The subject device and the primary predicate device each incorporate calcium phosphate materials within a polymeric binder or scaffold. The subject device polymeric binder is sodium carboxymethyl cellulose (CMC), and the primary predicate K140375 scaffold is type I bovine collagen. The subject device and the reference predicate device are identical in material composition and physical form. The subject device and the predicate devices are provided sterile for single-patient, single-use in similar ranges of graft volumes.

The subject device and the reference predicate device K162087 are the same except for the indications for use. The subject device is not to be hydrated after mixing of the dry powder component with the ultrapure water, the primary predicate K140375 is to be hydrated with bone marrow aspirate and/or sterile water prior to use. In the posterolateral spine the subject device must be mixed with autograft bone, whereas the primary predicate device may be used without or with autograft bone.

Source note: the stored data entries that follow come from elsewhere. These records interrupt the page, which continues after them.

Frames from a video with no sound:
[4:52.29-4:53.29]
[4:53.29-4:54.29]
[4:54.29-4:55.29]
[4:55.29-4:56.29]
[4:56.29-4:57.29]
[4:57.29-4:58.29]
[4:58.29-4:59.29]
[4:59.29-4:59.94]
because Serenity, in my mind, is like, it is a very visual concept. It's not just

The radiographic, histologic, and histomorphometric performance of the subject device were compared to that of the primary predicate device K140375 in a rabbit posterolateral fusion model. The results of the study demonstrated that the performance of the subject device was equivalent to that of the predicate device K140375.

CONCLUSION

The subject device and the predicate devices have the same intended use, have similar technological characteristics, and are made of similar materials. The subject device and the predicate devices are provided sterile for single-patient, single-use in similar ranges of graft volumes, and are packaged in similar materials and are sterilized using similar methods. The data included in this submission demonstrate substantial equivalence to the predicate device listed above.

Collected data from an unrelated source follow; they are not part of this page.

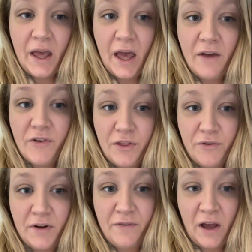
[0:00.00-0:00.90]
every
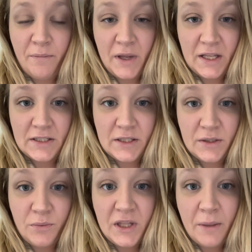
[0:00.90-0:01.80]
3 to 5 minutes
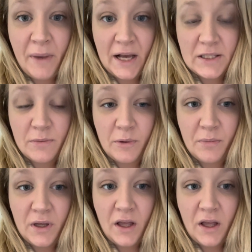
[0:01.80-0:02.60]
with a maximum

§ 888.3045 Resorbable calcium salt bone void filler device.

(a)
Identification. A resorbable calcium salt bone void filler device is a resorbable implant intended to fill bony voids or gaps of the extremities, spine, and pelvis that are caused by trauma or surgery and are not intrinsic to the stability of the bony structure.(b)
Classification. Class II (special controls). The special control for this device is the FDA guidance document entitled “Class II Special Controls Guidance: Resorbable Calcium Salt Bone Void Filler Device; Guidance for Industry and FDA.” See § 888.1(e) of this chapter for the availability of this guidance.